Below are some records; give them all again exactly, but not the pictures.
--- --- ---
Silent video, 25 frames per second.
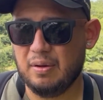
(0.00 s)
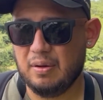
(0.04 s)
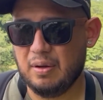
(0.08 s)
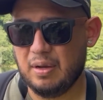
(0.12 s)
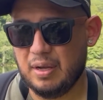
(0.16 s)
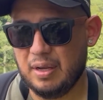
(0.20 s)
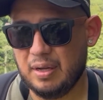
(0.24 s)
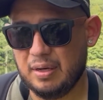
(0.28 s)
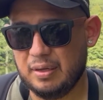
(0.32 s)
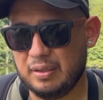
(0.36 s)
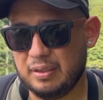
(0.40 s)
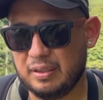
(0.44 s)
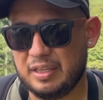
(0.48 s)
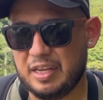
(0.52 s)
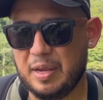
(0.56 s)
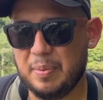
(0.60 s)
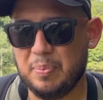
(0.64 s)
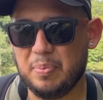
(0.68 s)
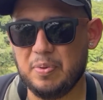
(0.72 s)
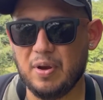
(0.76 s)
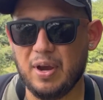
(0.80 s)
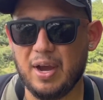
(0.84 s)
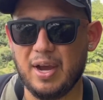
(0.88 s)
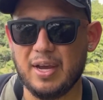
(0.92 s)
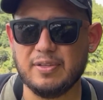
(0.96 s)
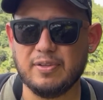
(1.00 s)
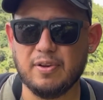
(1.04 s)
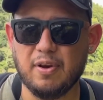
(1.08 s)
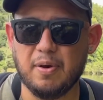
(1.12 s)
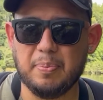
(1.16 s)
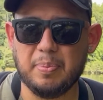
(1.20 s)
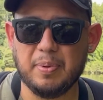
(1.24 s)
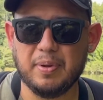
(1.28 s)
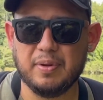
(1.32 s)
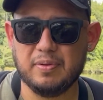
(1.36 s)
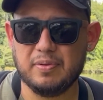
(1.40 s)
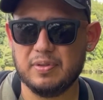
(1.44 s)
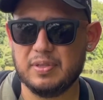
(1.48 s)
and keep your eyes
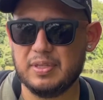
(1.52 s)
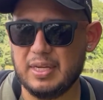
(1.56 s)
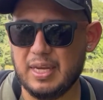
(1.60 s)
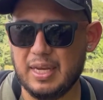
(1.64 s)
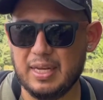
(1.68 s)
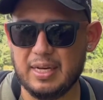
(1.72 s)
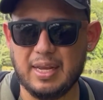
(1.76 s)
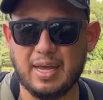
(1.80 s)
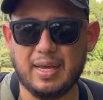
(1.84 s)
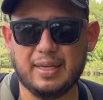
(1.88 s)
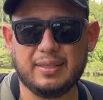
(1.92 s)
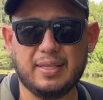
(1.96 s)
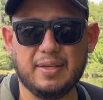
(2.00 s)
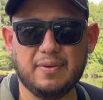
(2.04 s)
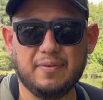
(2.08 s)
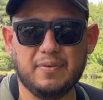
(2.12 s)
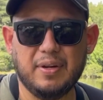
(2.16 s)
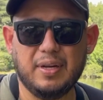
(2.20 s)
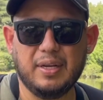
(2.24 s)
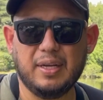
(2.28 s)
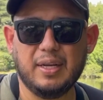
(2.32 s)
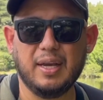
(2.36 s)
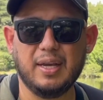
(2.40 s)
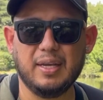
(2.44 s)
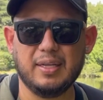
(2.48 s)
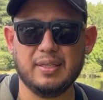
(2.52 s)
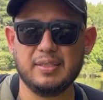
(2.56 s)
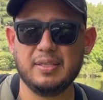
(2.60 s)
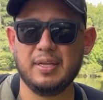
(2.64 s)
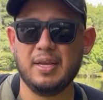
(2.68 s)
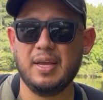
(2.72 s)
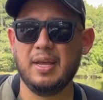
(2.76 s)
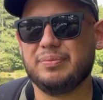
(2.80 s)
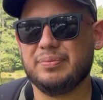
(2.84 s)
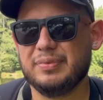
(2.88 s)
open to see any activity, guys.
--- --- ---
Solution to this problem -
Silent video, 25 frames per second.
(0.00 s)
(0.04 s)
(0.08 s)
(0.12 s)
(0.16 s)
(0.20 s)
(0.24 s)
(0.28 s)
(0.32 s)
(0.36 s)
(0.40 s)
(0.44 s)
(0.48 s)
(0.52 s)
(0.56 s)
(0.60 s)
(0.64 s)
(0.68 s)
(0.72 s)
(0.76 s)
(0.80 s)
(0.84 s)
(0.88 s)
(0.92 s)
(0.96 s)
(1.00 s)
(1.04 s)
(1.08 s)
(1.12 s)
(1.16 s)
(1.20 s)
(1.24 s)
(1.28 s)
(1.32 s)
(1.36 s)
(1.40 s)
(1.44 s)
(1.48 s)
and keep your eyes
(1.52 s)
(1.56 s)
(1.60 s)
(1.64 s)
(1.68 s)
(1.72 s)
(1.76 s)
(1.80 s)
(1.84 s)
(1.88 s)
(1.92 s)
(1.96 s)
(2.00 s)
(2.04 s)
(2.08 s)
(2.12 s)
(2.16 s)
(2.20 s)
(2.24 s)
(2.28 s)
(2.32 s)
(2.36 s)
(2.40 s)
(2.44 s)
(2.48 s)
(2.52 s)
(2.56 s)
(2.60 s)
(2.64 s)
(2.68 s)
(2.72 s)
(2.76 s)
(2.80 s)
(2.84 s)
(2.88 s)
open to see any activity, guys.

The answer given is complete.